A Simple Analytical Model for Gaps in Protoplanetary Disks

TL;DR

This paper introduces a simple analytical model for calculating the surface density profiles of gaps in protoplanetary disks caused by planets, accurately matching numerical results and extending applicability to low-viscosity disks and circumbinary systems.

Contribution

The paper presents a novel algebraic analytical model for disk gaps that accurately predicts gap profiles and the conditions for gap opening by low-mass planets, improving upon previous models.

Findings

Model accurately predicts gap profiles across parameter space

Low-mass planets can open gaps in low-viscosity disks

Analytical results agree with numerical simulations

Abstract

An analytical model is presented for calculating the surface density as a function of radius $\Sigma(r)$ in protoplanetary disks in which a planet has opened a gap.
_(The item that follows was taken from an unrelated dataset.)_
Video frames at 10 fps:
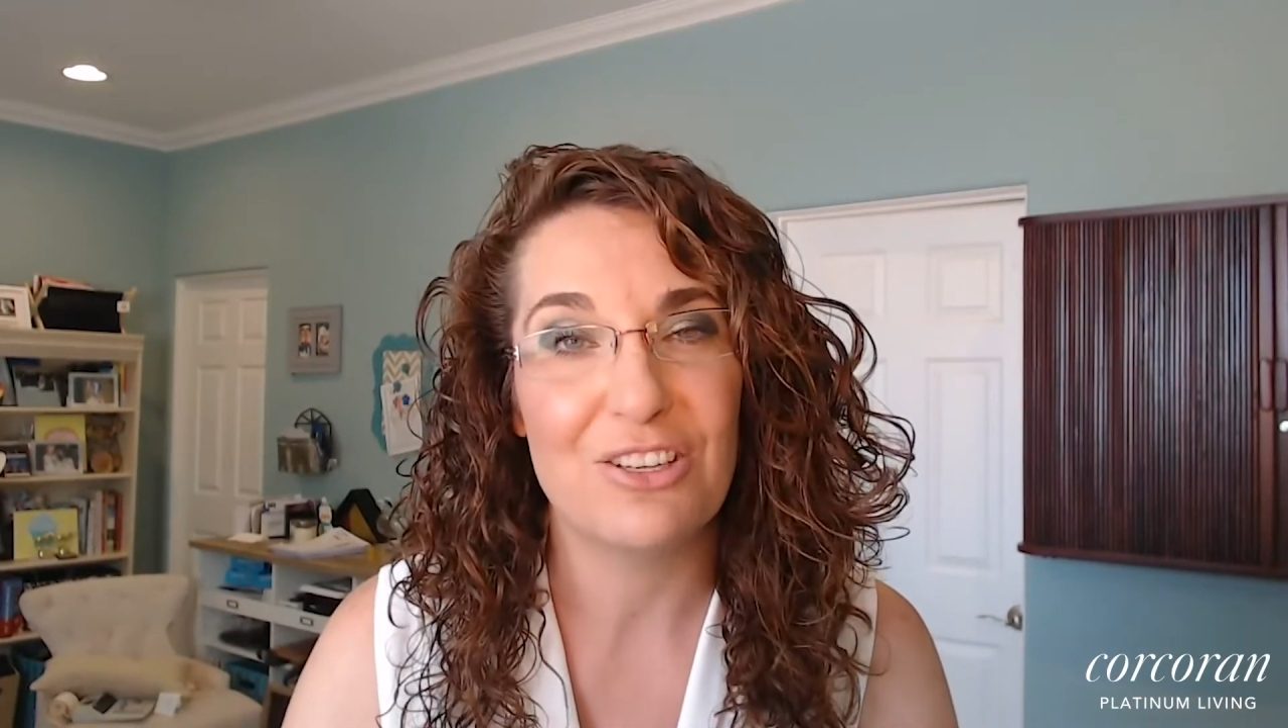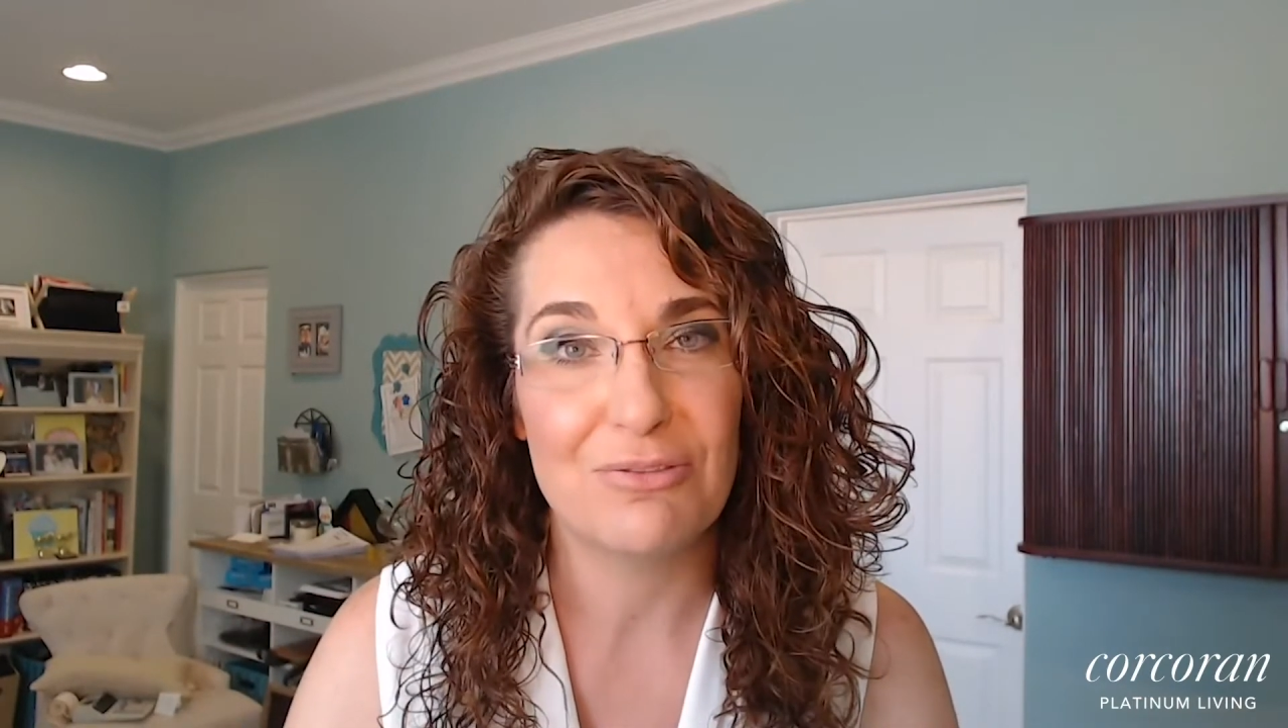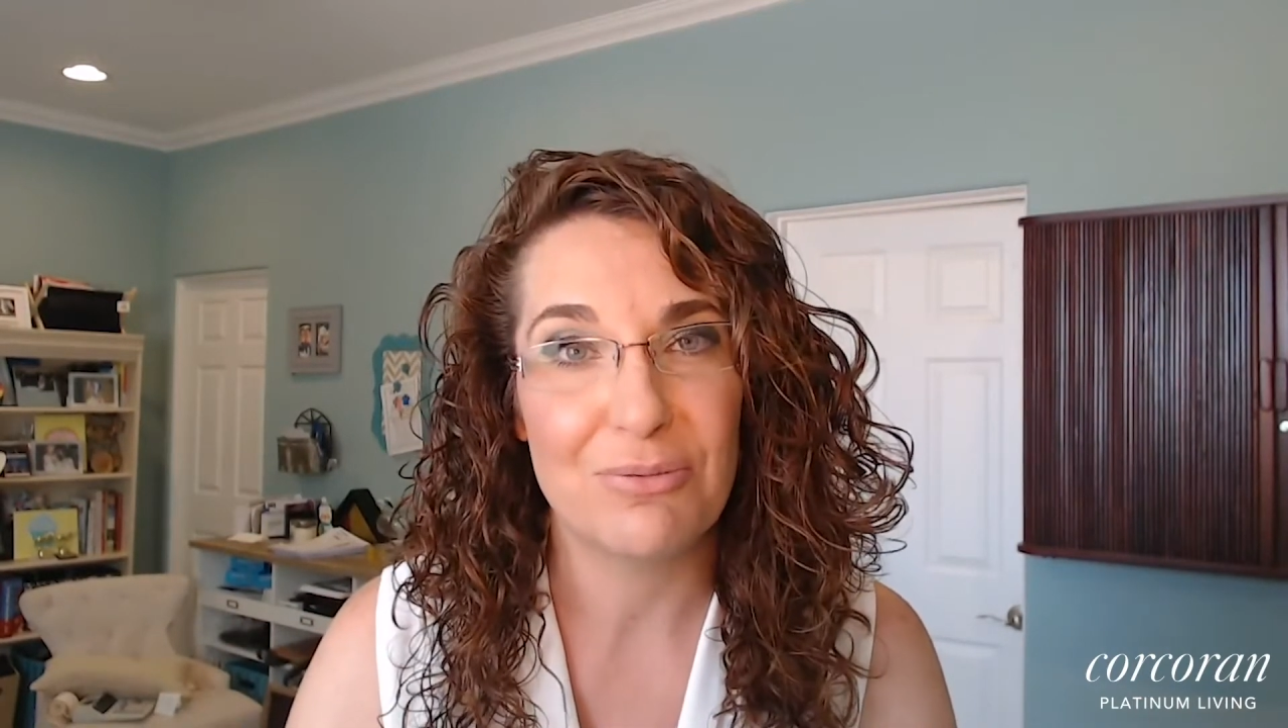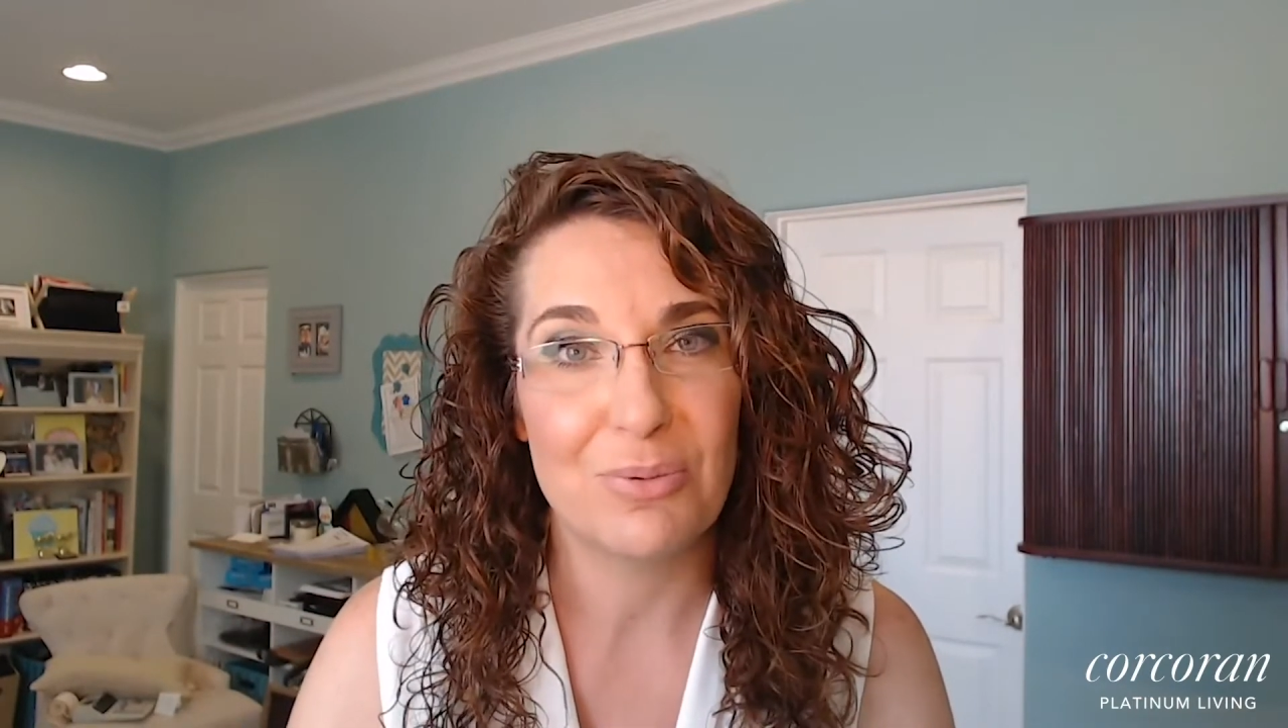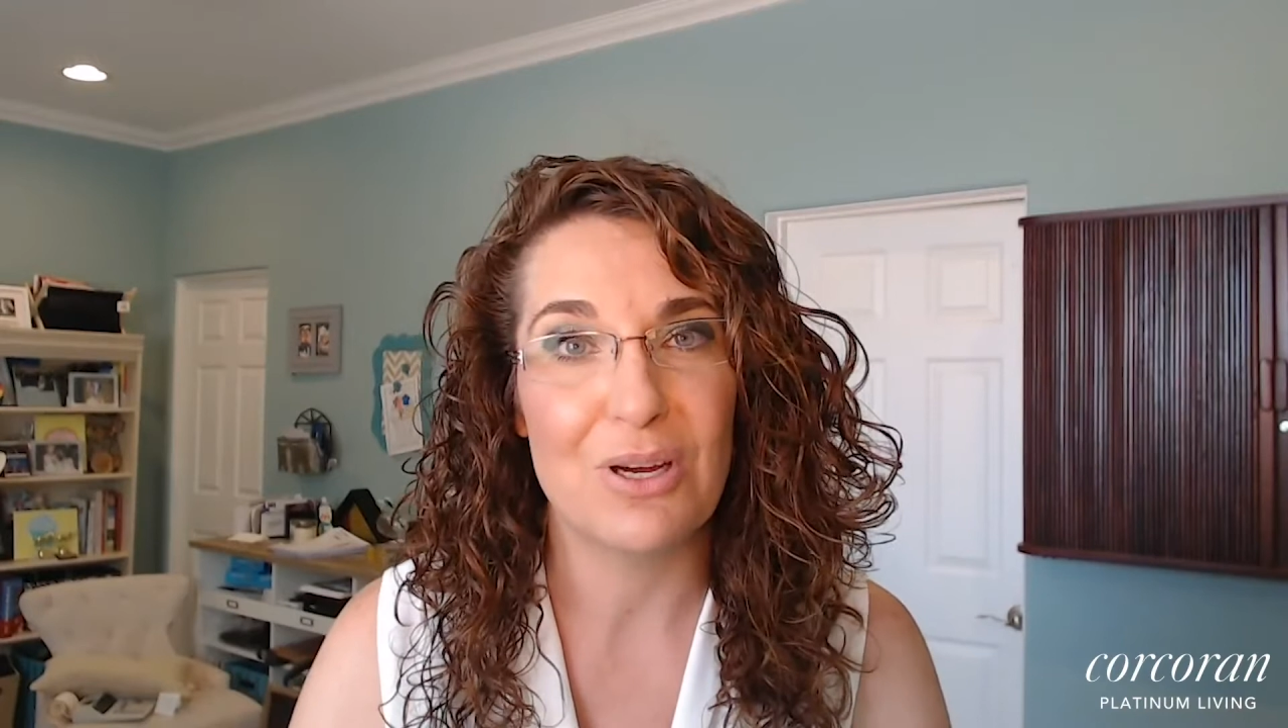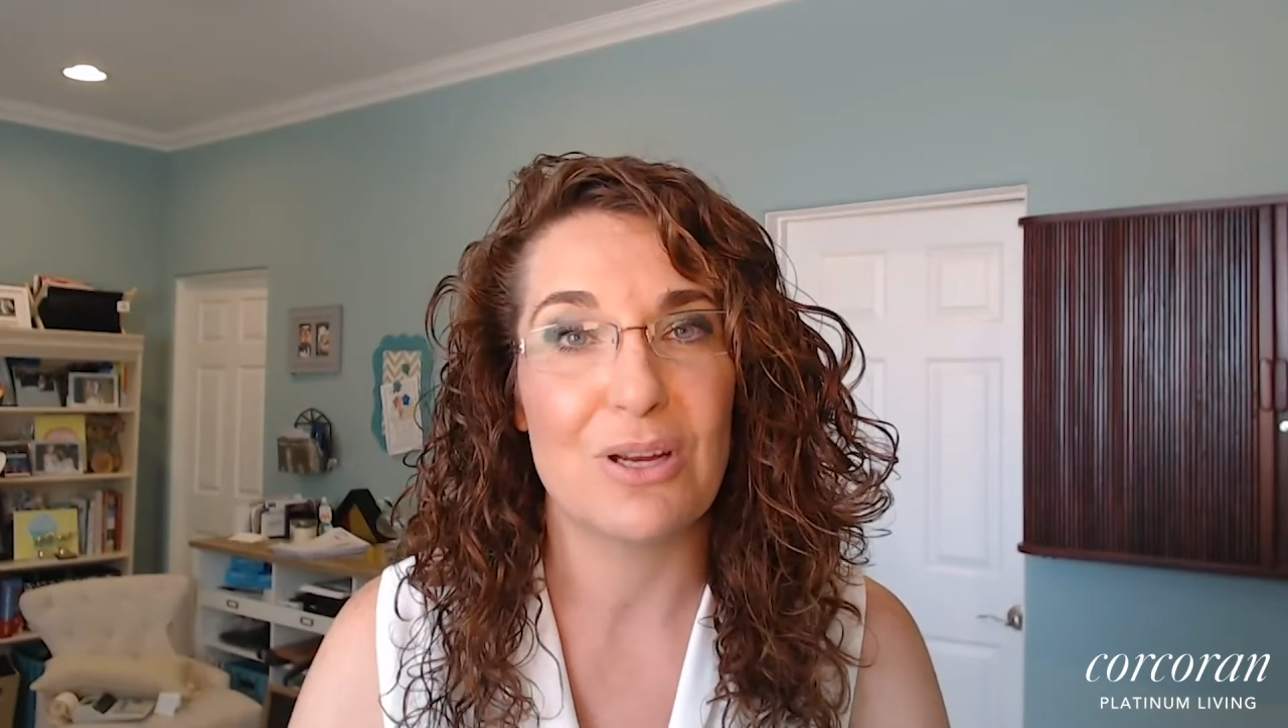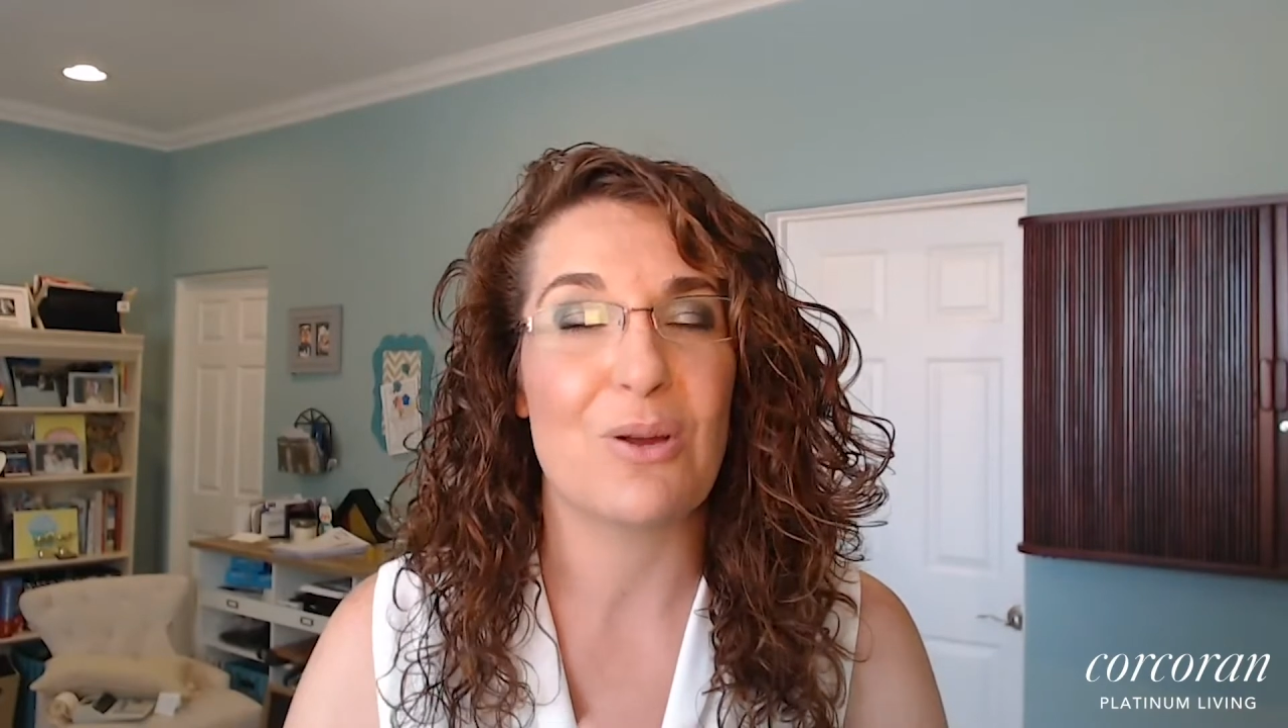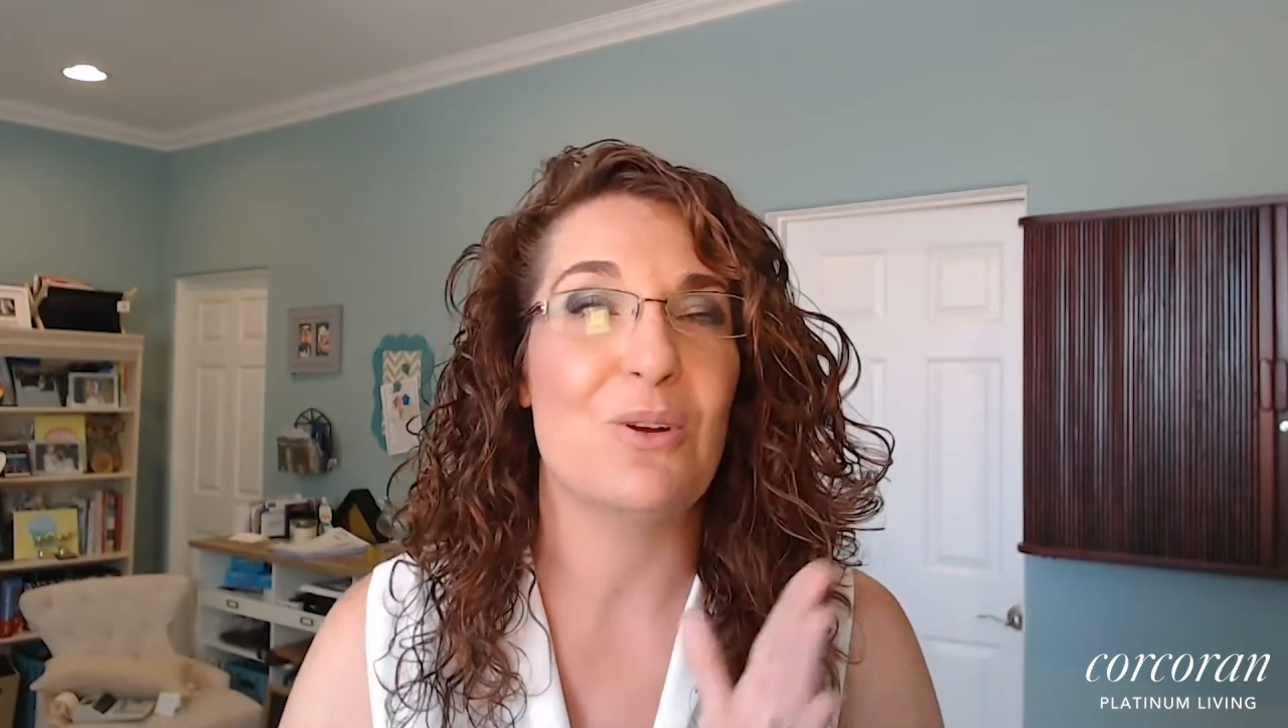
of work,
This model is also applicable to circumbinary disks with extreme binary mass ratios. The gap profile can be solved for algebraically, without performing any numerical integrals. In contrast with previous one-dimensional gap models, this model correctly predicts that low-mass (sub-Jupiter) planets can open gaps in sufficiently low-viscosity disks, and it correctly recovers the power-law dependence of gap depth on planet-to-star mass ratio $q$, disk aspect ratio $h/r$, and dimensionless viscosity $\alpha$ found in previous numerical studies. Analytical gap profiles are compared with numerical calculations over a range of parameter space in $q$, $h/r$, and $\alpha$, demonstrating accurate reproduction of the "partial gap" regime, and general agreement over a wide range of parameter space.